Ich gefalle den Leuten zu einem gewissen Grad immer noch gerne, bin immer noch leicht paranoid und gelegentlich ein wenig hilfsbedürftig. Gehe Konflikten immer noch aus dem Weg. Aber ohne Rita stünden die Dinge heute weit schlimmer. Sie hat mir geholfen, meine Wunden heilen zu lassen, weniger unsicher zu sein, weniger empfindlich, weniger reizbar. Glücklicher. Ein normaler Mensch, oder doch so normal, wie wir es nun mal sein können – denn was heißt schon normal?

Damals jedoch, mit dreizehn, war ich ganz anders. Der Teenager Beth war manipulierend, rebellisch und herzlos. Er sah die stille Lucy neben sich sitzen und hatte nur Verachtung für sie übrig.

Sieh sie dir an, dachte ich damals. Sie ist so hässlich und mager, so eine Streberin und so picklig. Wie kann ihre Mutter ertragen, mit ihr verwandt zu sein? Schämt sie sich nicht?

Aber das tat sie nicht. Lucy Allens Mutter ließ ihre Tochter nicht im Stich.

Sie brachte sie jeden Morgen um Viertel nach acht bis ans Schultor und holte sie am Nachmittag um halb fünf wieder ab. Sie war eine hübsche, blonde Frau, die stolz lächelte, wenn Lucy zu ihr ins Auto stieg, die losfuhr und angeregt mit ihrer Tochter schwatzte.
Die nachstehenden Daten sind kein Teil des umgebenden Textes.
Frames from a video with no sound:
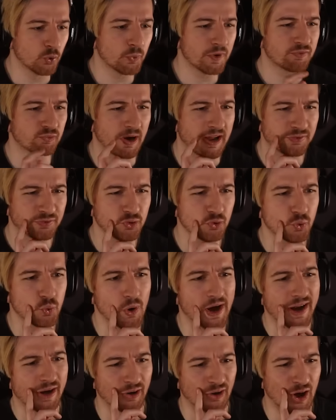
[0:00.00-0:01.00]
we've run through
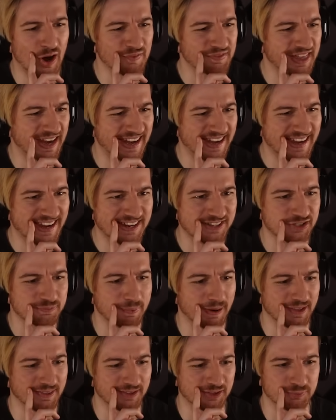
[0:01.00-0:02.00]
quite a lot of the list
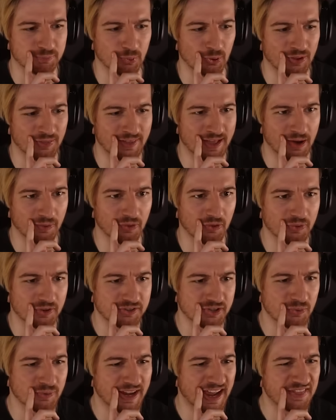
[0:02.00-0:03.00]
by this point now, though.
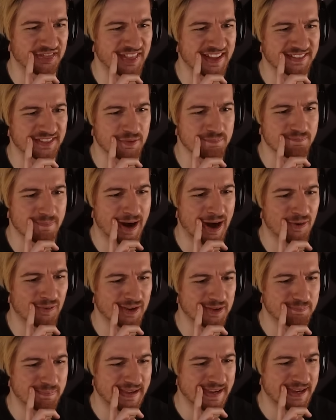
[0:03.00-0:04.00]
There's only, I think there might
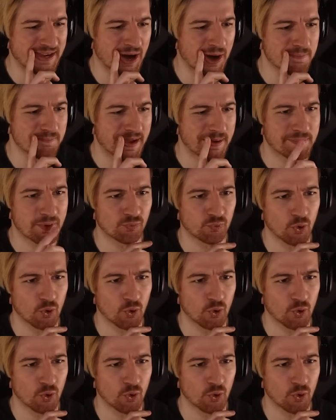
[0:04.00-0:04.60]
only be uh, maybe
Lucy Allens Mutter machte ihrer Tochter Lunchpakete mit selbst gebackenem Kuchen und frisch gepresstem Orangensaft.

Lucy Allens Mutter schickte ihre Tochter mit glänzenden Schuhen und einem Pullover in die Schule, der nach Weichspüler roch.

Lucy Allen hatte eine Mutter und ich nicht, das war der grundsätzliche Unterschied. Und dafür hasste ich sie. Hasste sie. Und obwohl ich doch wusste, dass mein Vater sein Bestes gab und er arbeiten und Geld verdienen musste, hasste ich die Tatsache, dass ich allein mit dem Bus nach Fairbridge und auch wieder zurück fahren musste und die Nachbarn ein Auge auf mich hatten, bis er von der Arbeit kam. Ich hasste es, dass ich mir meine Lunchpakete selbst machen musste.
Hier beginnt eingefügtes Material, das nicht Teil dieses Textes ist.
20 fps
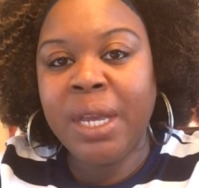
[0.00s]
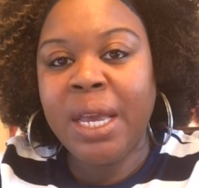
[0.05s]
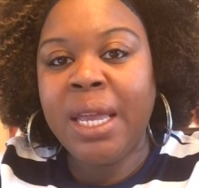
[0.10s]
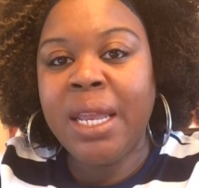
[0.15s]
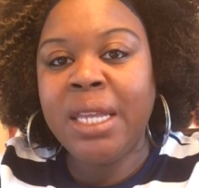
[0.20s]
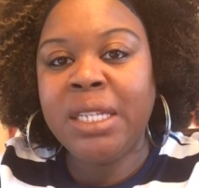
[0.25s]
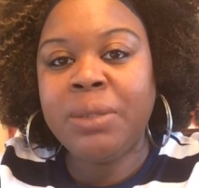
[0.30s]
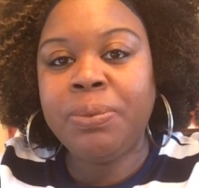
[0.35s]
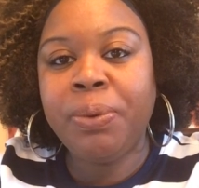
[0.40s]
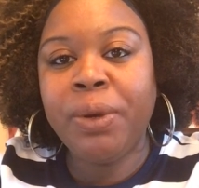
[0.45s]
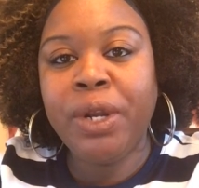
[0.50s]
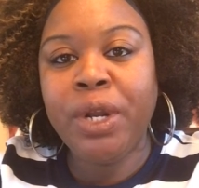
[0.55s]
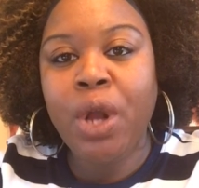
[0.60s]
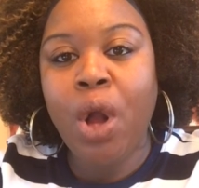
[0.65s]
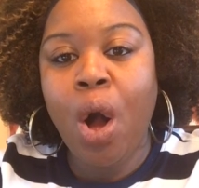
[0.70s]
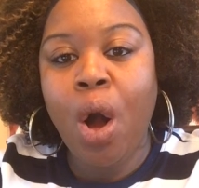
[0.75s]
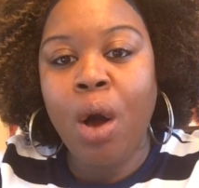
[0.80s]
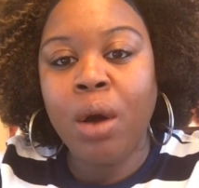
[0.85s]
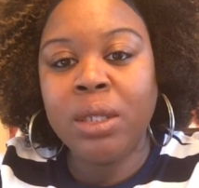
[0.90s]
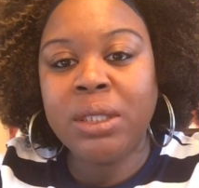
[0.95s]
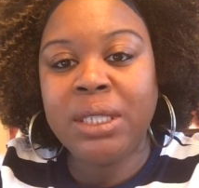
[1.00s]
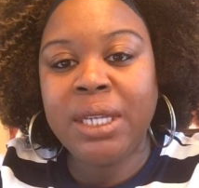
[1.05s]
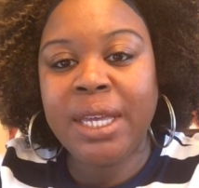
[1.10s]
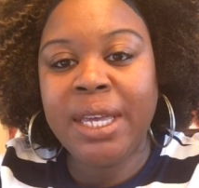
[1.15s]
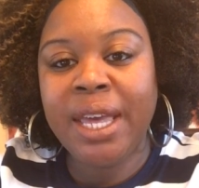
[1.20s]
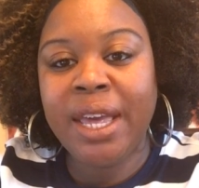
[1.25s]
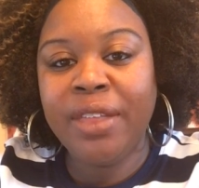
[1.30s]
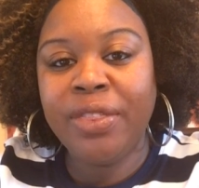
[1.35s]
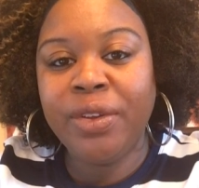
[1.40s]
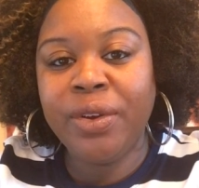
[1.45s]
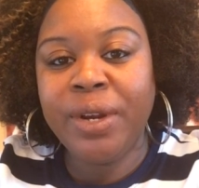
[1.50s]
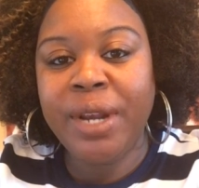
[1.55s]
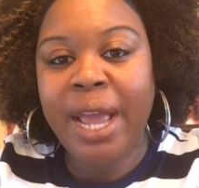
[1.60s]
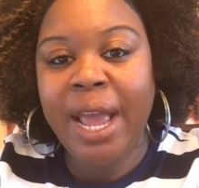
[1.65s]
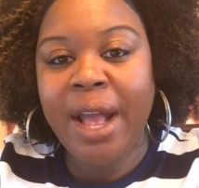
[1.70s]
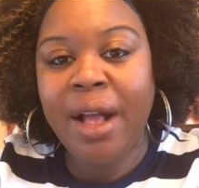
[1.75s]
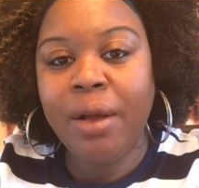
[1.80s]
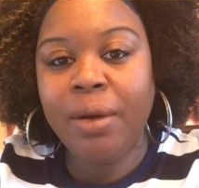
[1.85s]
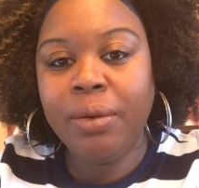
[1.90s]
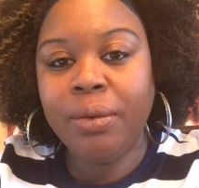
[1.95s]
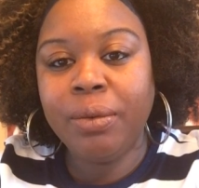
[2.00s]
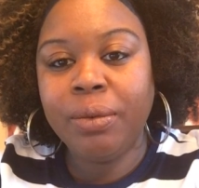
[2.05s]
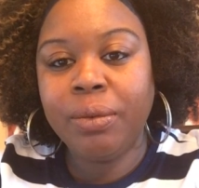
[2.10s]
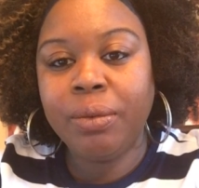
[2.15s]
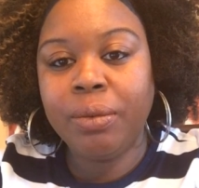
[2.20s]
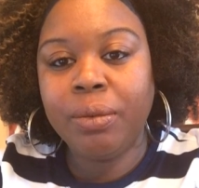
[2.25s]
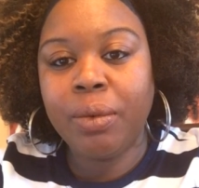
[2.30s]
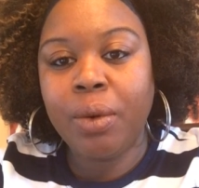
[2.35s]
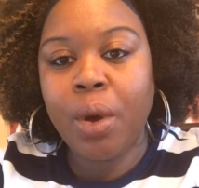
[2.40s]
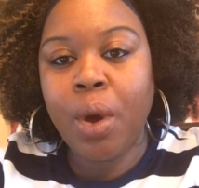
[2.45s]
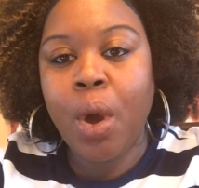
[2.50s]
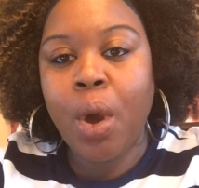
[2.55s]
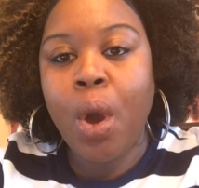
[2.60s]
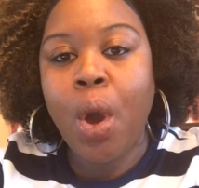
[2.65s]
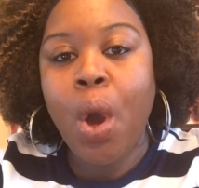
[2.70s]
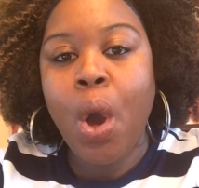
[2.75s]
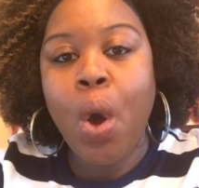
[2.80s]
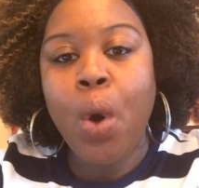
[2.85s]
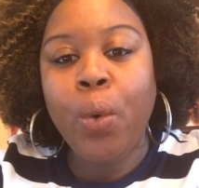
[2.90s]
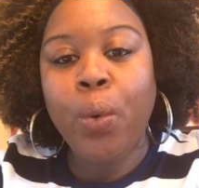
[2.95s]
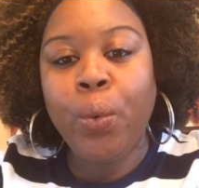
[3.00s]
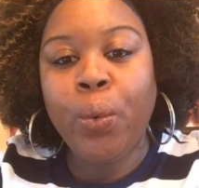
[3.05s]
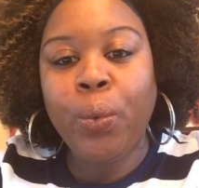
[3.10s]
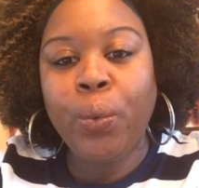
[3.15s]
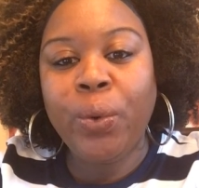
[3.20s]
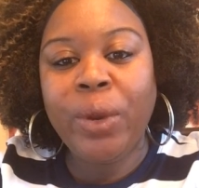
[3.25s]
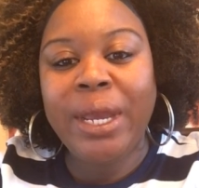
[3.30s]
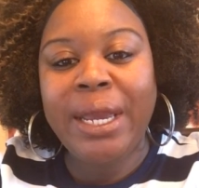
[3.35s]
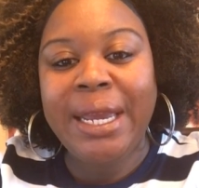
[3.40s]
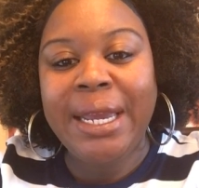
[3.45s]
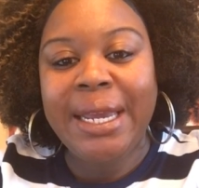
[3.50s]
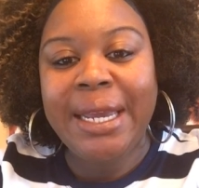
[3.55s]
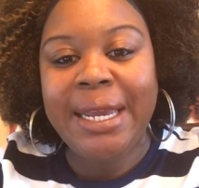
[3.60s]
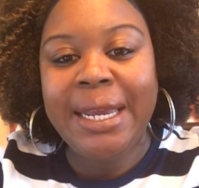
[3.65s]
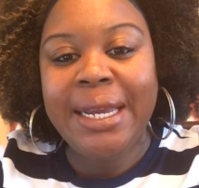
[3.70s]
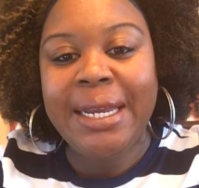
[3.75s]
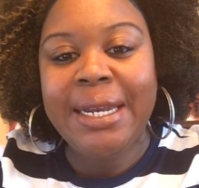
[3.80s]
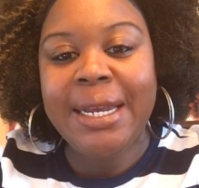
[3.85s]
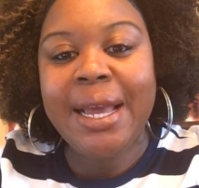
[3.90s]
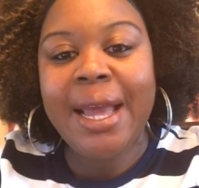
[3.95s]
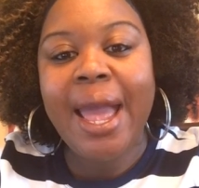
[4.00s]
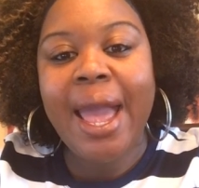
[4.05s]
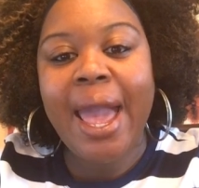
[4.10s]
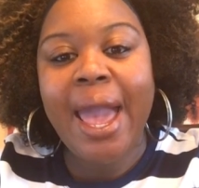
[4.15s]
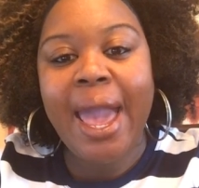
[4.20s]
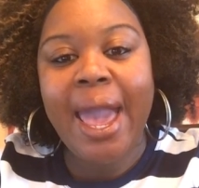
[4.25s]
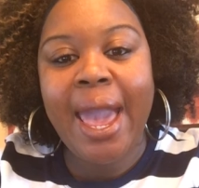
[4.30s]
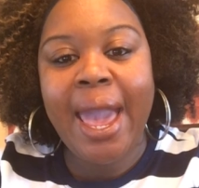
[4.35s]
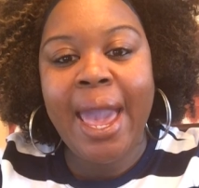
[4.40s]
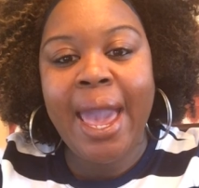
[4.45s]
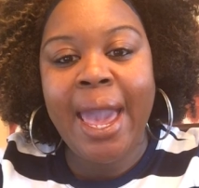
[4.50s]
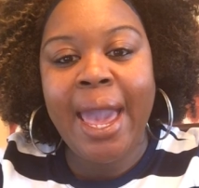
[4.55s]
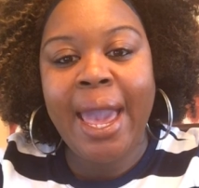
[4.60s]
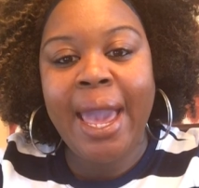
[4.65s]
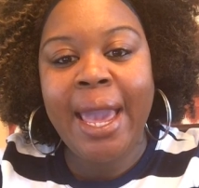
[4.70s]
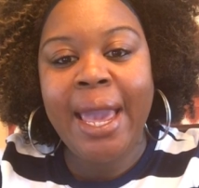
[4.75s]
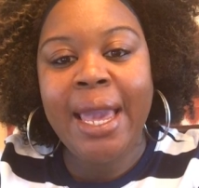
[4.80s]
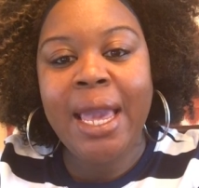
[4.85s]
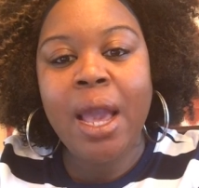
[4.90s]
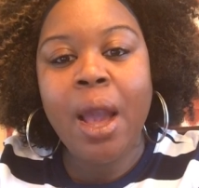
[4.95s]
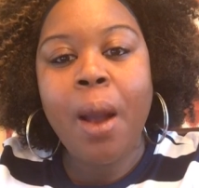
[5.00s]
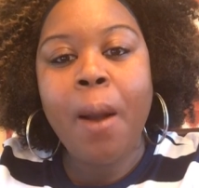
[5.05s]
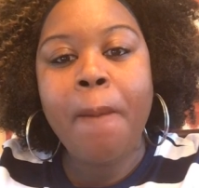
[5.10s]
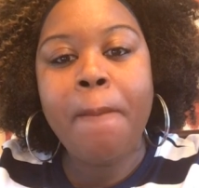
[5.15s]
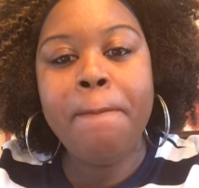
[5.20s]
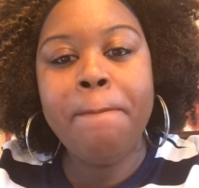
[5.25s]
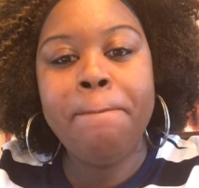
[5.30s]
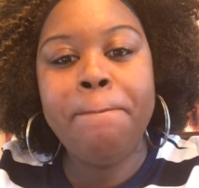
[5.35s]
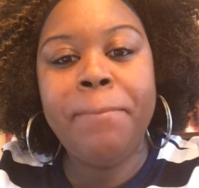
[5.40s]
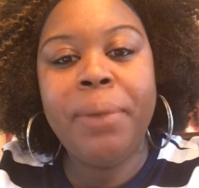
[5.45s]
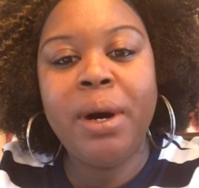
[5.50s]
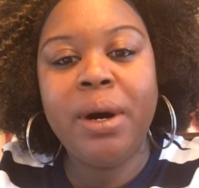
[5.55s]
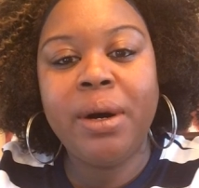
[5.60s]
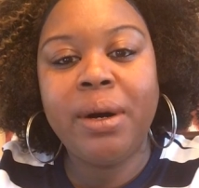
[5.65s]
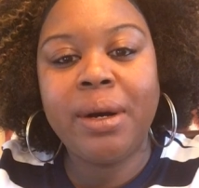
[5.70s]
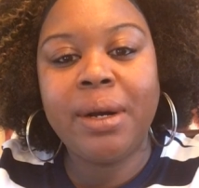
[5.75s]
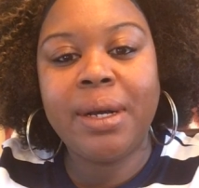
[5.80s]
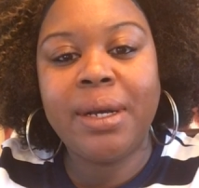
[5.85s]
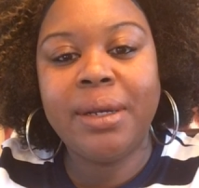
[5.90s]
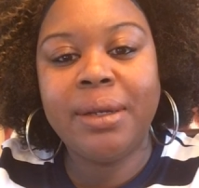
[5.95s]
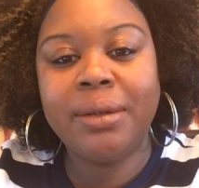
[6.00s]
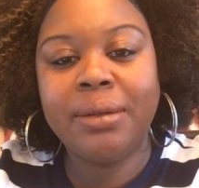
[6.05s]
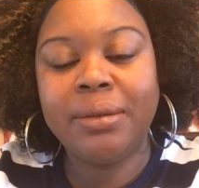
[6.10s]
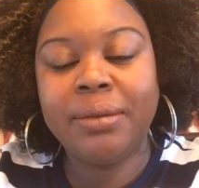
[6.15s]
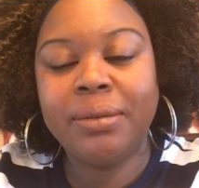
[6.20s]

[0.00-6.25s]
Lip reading: Let's put it all together now. Read a book.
Es war schrecklich, ich war allein, und es machte mich wütend, so wütend. Trotzdem kann ich nicht sagen, warum ich so auf Lucy fixiert war. Die meisten meiner Freundinnen hatten Mütter. Es war nichts, womit allein Lucy gesegnet war. Aber ich war fixiert auf sie. Absolut. Ich hasste sie.

Und es war dieser Hass, der am Ende alles kaputt machte. Der Hass auf ein Mädchen, das mir nie auch nur irgendetwas getan hatte. Er wuchs, schnell und heftig und völlig ohne jeden Grund, er fraß mich auf und ließ mich bald schon an nichts anderes mehr denken.

Es war dieser Hass, mit dem alles anfing.

Und selbst heute noch ertrage ich es kaum, daran zu denken, wie es endete.